In general, the mapping of malaria had been popular like other diseases (Sine and Dale, 2003 in April 2007). Mapping of infectious diseases including malaria disease will provide three main contributions

(1) by using descriptive overview map is expected to appear on the distribution and spread of the disease. 2. Stratification of Malaria Cases . According to WHO, one of the benefits of using Geographic Information Systems in public health research is to conduct Stratification of cases / risk factors. Determination of priority handling and control of malaria cases based on the results of GIS analysis, will facilitate the achievement of one goal reduction and prevention of malaria in the short term or long term.

2. Malaria Case Based Spatial maps Altitude.
Specific environmental conditions can trigger a high incidence of the disease. Naturally have a certain altitude areas are environmental risk factors that support transmission of malaria.
Dominant transmission of malaria is influenced by the altitude / height. 4. Malaria Cases Spatial tendency.
The trend / trend of spatial distribution of malaria cases is the result / output processing and analysis of spatial data with GIS provides an overview of the trend of malaria cases on the geographical location or the characteristics of a particular region.
3. Spatial Epidemiology of Malaria Cases patterns.
Utilization of GIS application in analyzing spatial patterns of malaria aims to determine the boundaries of regions where there is a trend / tendency of the distribution of malaria cases, and predicted geographic access to residential health care unit / location of cases of malaria.
Enhance coping strategies, especially in areas of high malaria incidence rates by geographic characteristics that support the spread of malaria.
4. Utilizing GIS technology to map the cases of malaria, malaria breeding sites and the various aspects associated with an increase in malaria cases incidence.
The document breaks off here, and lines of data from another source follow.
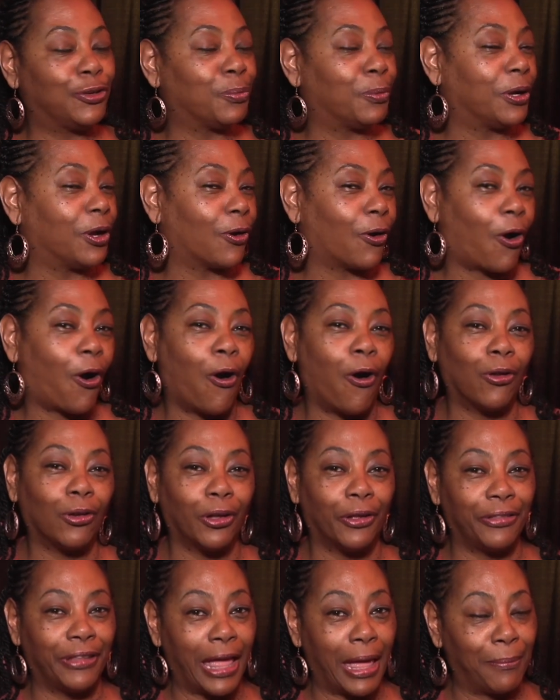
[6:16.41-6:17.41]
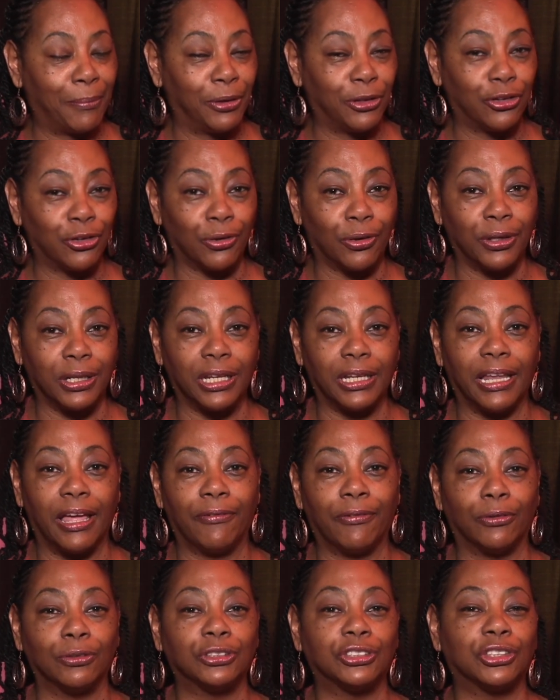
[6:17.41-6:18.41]
We are all on that maturity
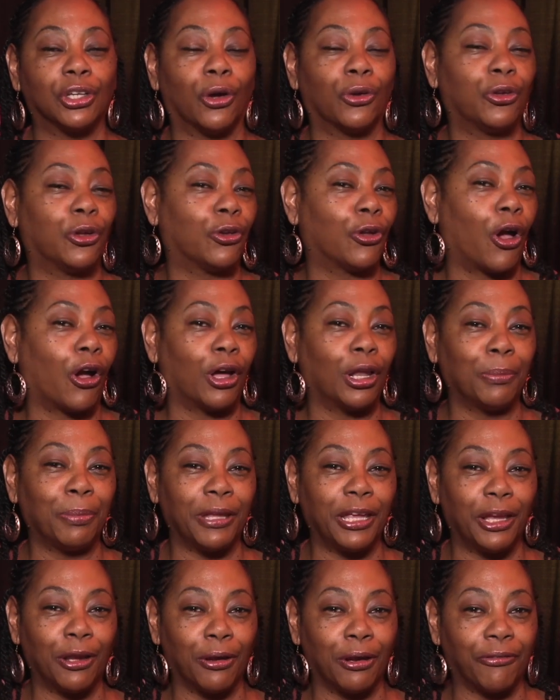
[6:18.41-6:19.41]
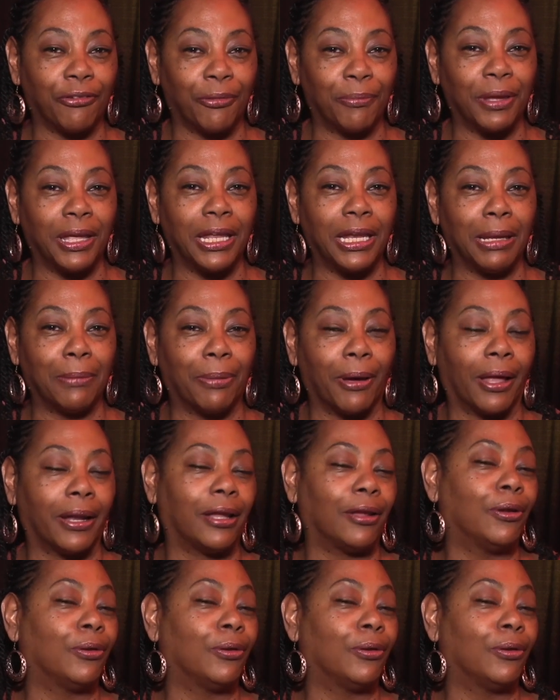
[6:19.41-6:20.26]
level, so you're not going to be hearing from anybody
The role of epidemiology as a tool to determine the distribution of disease is now no longer confined to infectious diseases such as the phase of its development. The occurrence of various transitions in science including epidemiology, from infectious diseases to non-infectious diseases (non-communicable disease), from the life of an agrarian culture to a culture of information, from a large family structure into a small family, from office work patterns become more flexible, giving the consequences of the changing patterns disease in the community. Departure from these conditions the dynamics of information about health issues will continue to change, including the risk factors for disease, so the role of epidemiology will always occupy a strategic role in solving health problems in the community.